**Exercise aim:** Copy the data that follows exactly as it is, excluding all pictures.

----- Data to use -----

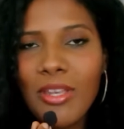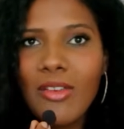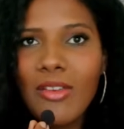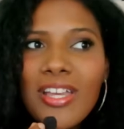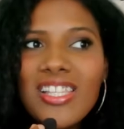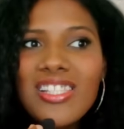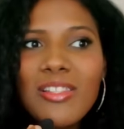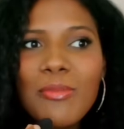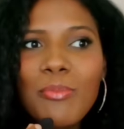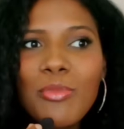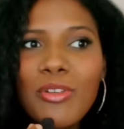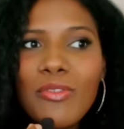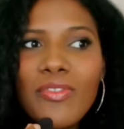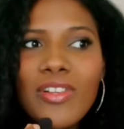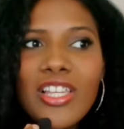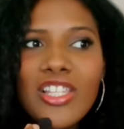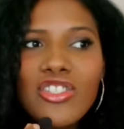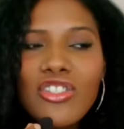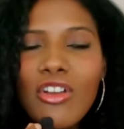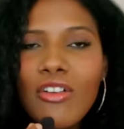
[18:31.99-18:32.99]
Amber has the
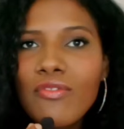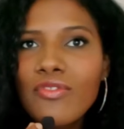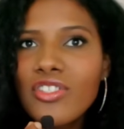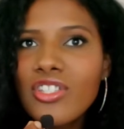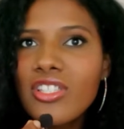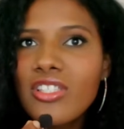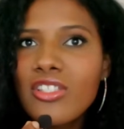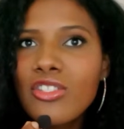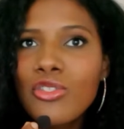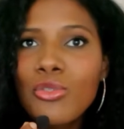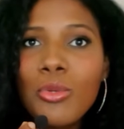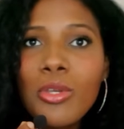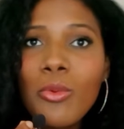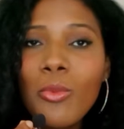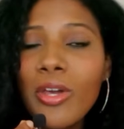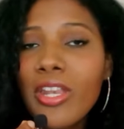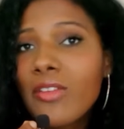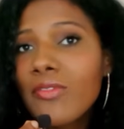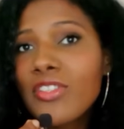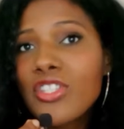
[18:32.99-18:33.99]
privilege of just
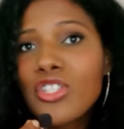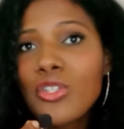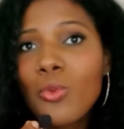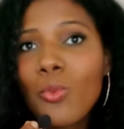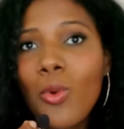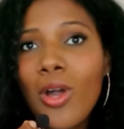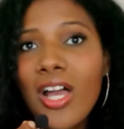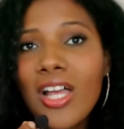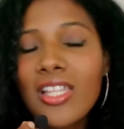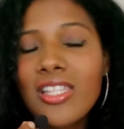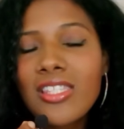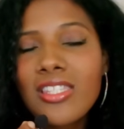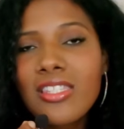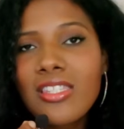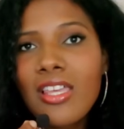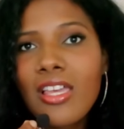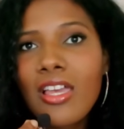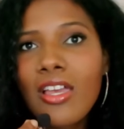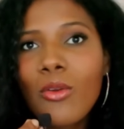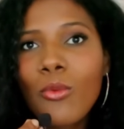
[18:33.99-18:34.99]
doing whatever she
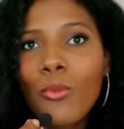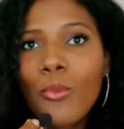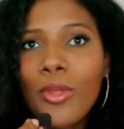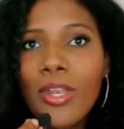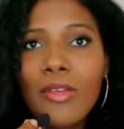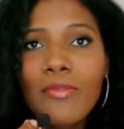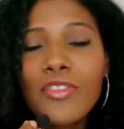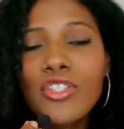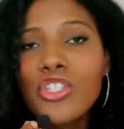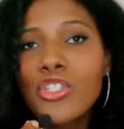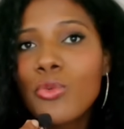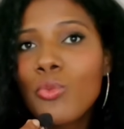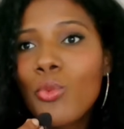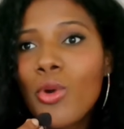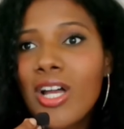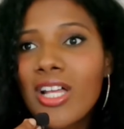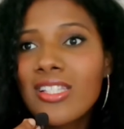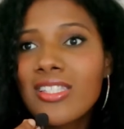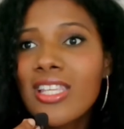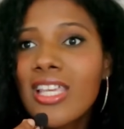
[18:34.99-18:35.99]
wants, whenever she
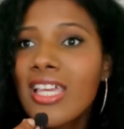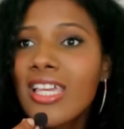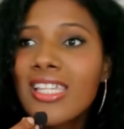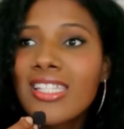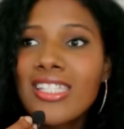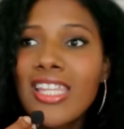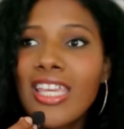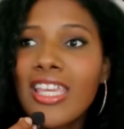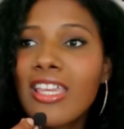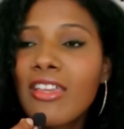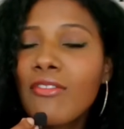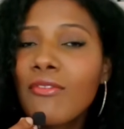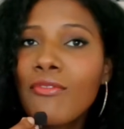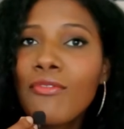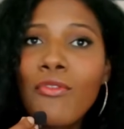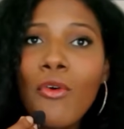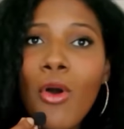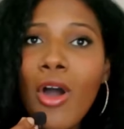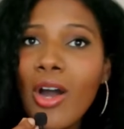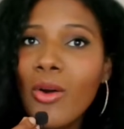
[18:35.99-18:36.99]
wants, taking
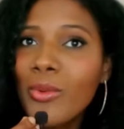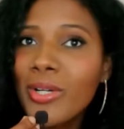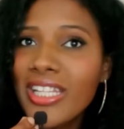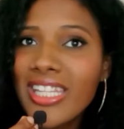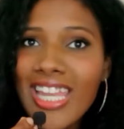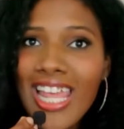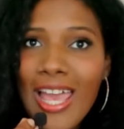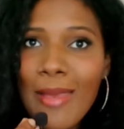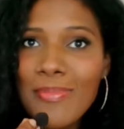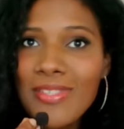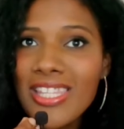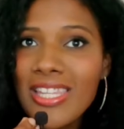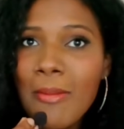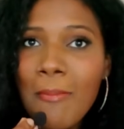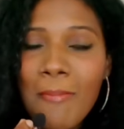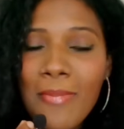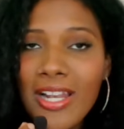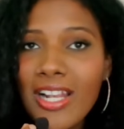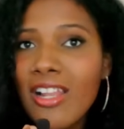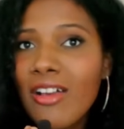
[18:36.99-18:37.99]
4-hour naps in
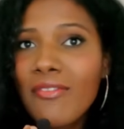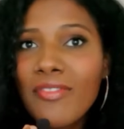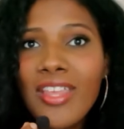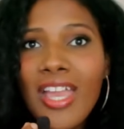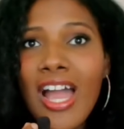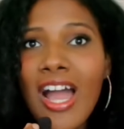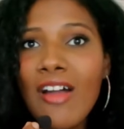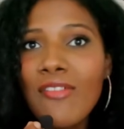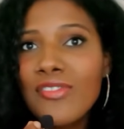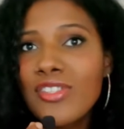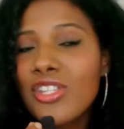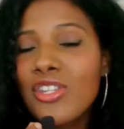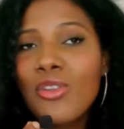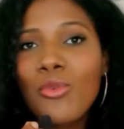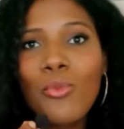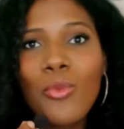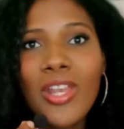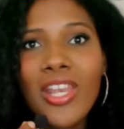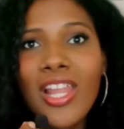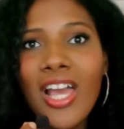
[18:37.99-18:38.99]
the middle of the
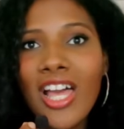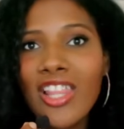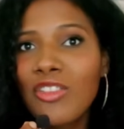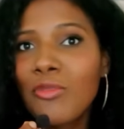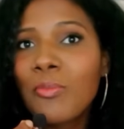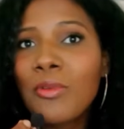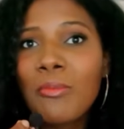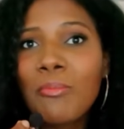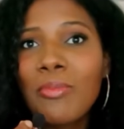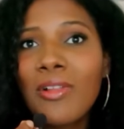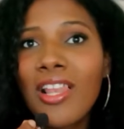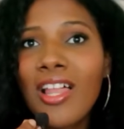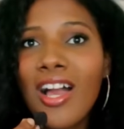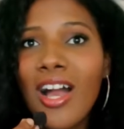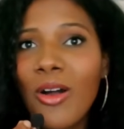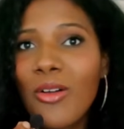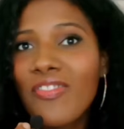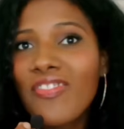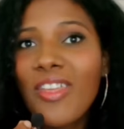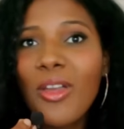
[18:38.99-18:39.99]
afternoon when other people
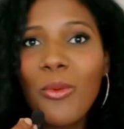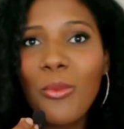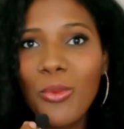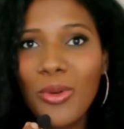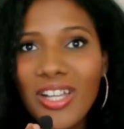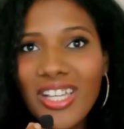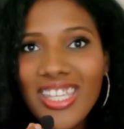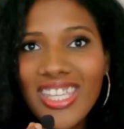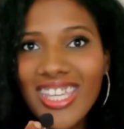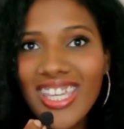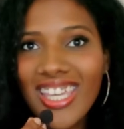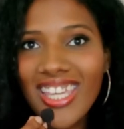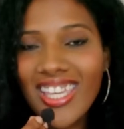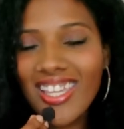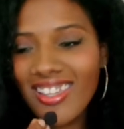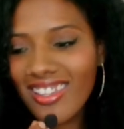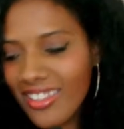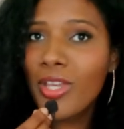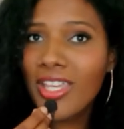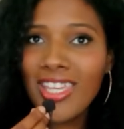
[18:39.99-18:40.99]
are out there working,
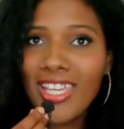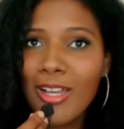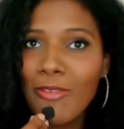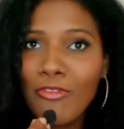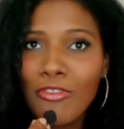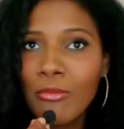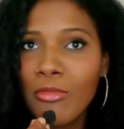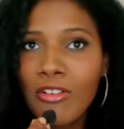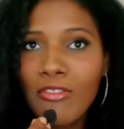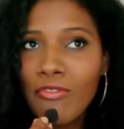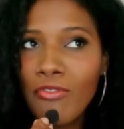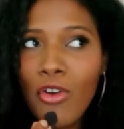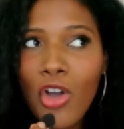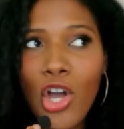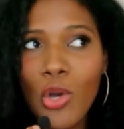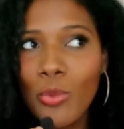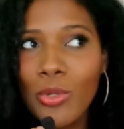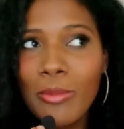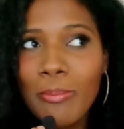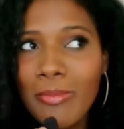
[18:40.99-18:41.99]
and then waking up from her
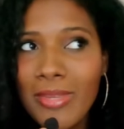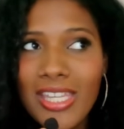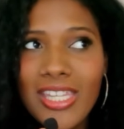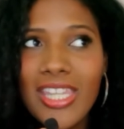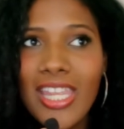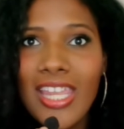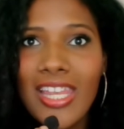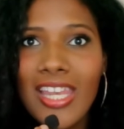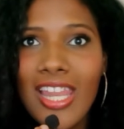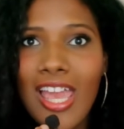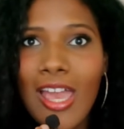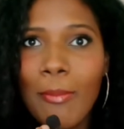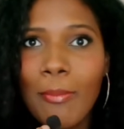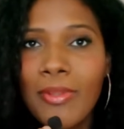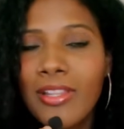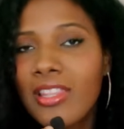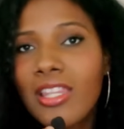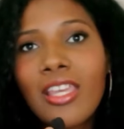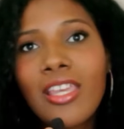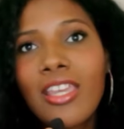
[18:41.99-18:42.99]
4-hour midday
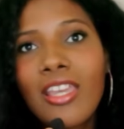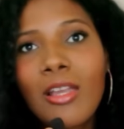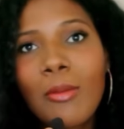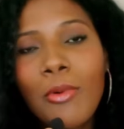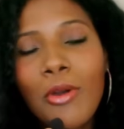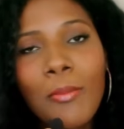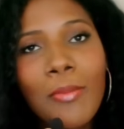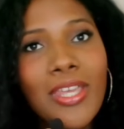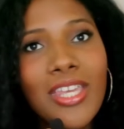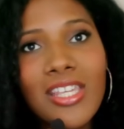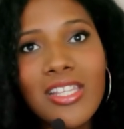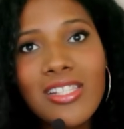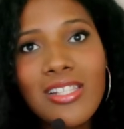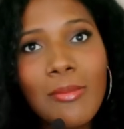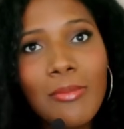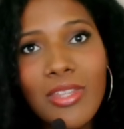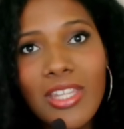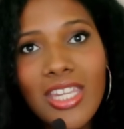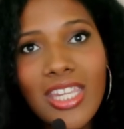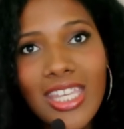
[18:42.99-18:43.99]
nap and thinking about making
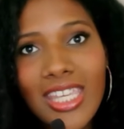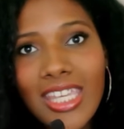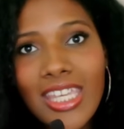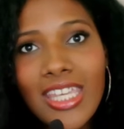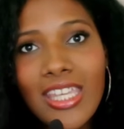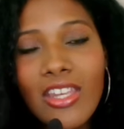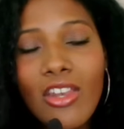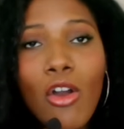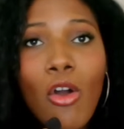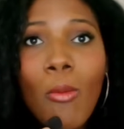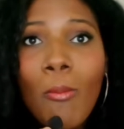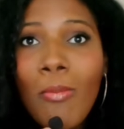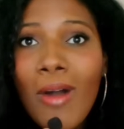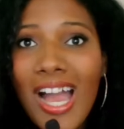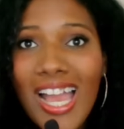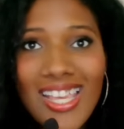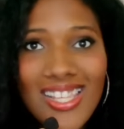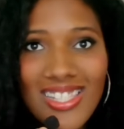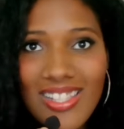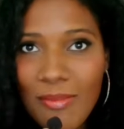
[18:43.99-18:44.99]
something to eat or
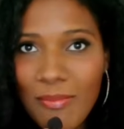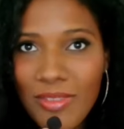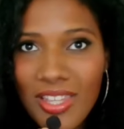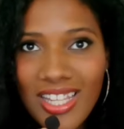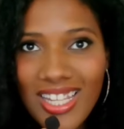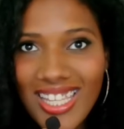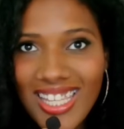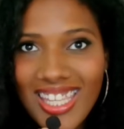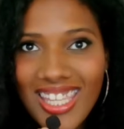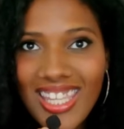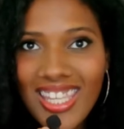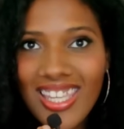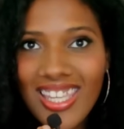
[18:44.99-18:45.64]
buying something to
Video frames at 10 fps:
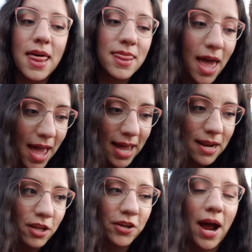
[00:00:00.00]

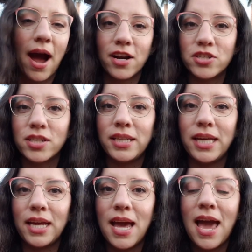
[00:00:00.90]
Then you're
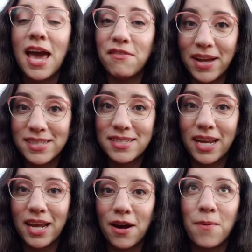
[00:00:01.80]
actually
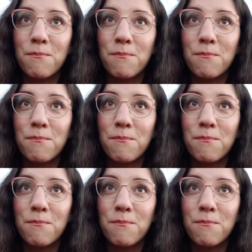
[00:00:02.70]
investing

-----

**Result for this exercise:**
[18:31.99-18:32.99]
Amber has the
[18:32.99-18:33.99]
privilege of just
[18:33.99-18:34.99]
doing whatever she
[18:34.99-18:35.99]
wants, whenever she
[18:35.99-18:36.99]
wants, taking
[18:36.99-18:37.99]
4-hour naps in
[18:37.99-18:38.99]
the middle of the
[18:38.99-18:39.99]
afternoon when other people
[18:39.99-18:40.99]
are out there working,
[18:40.99-18:41.99]
and then waking up from her
[18:41.99-18:42.99]
4-hour midday
[18:42.99-18:43.99]
nap and thinking about making
[18:43.99-18:44.99]
something to eat or
[18:44.99-18:45.64]
buying something to
Video frames at 10 fps:
[00:00:00.00]

[00:00:00.90]
Then you're
[00:00:01.80]
actually
[00:00:02.70]
investing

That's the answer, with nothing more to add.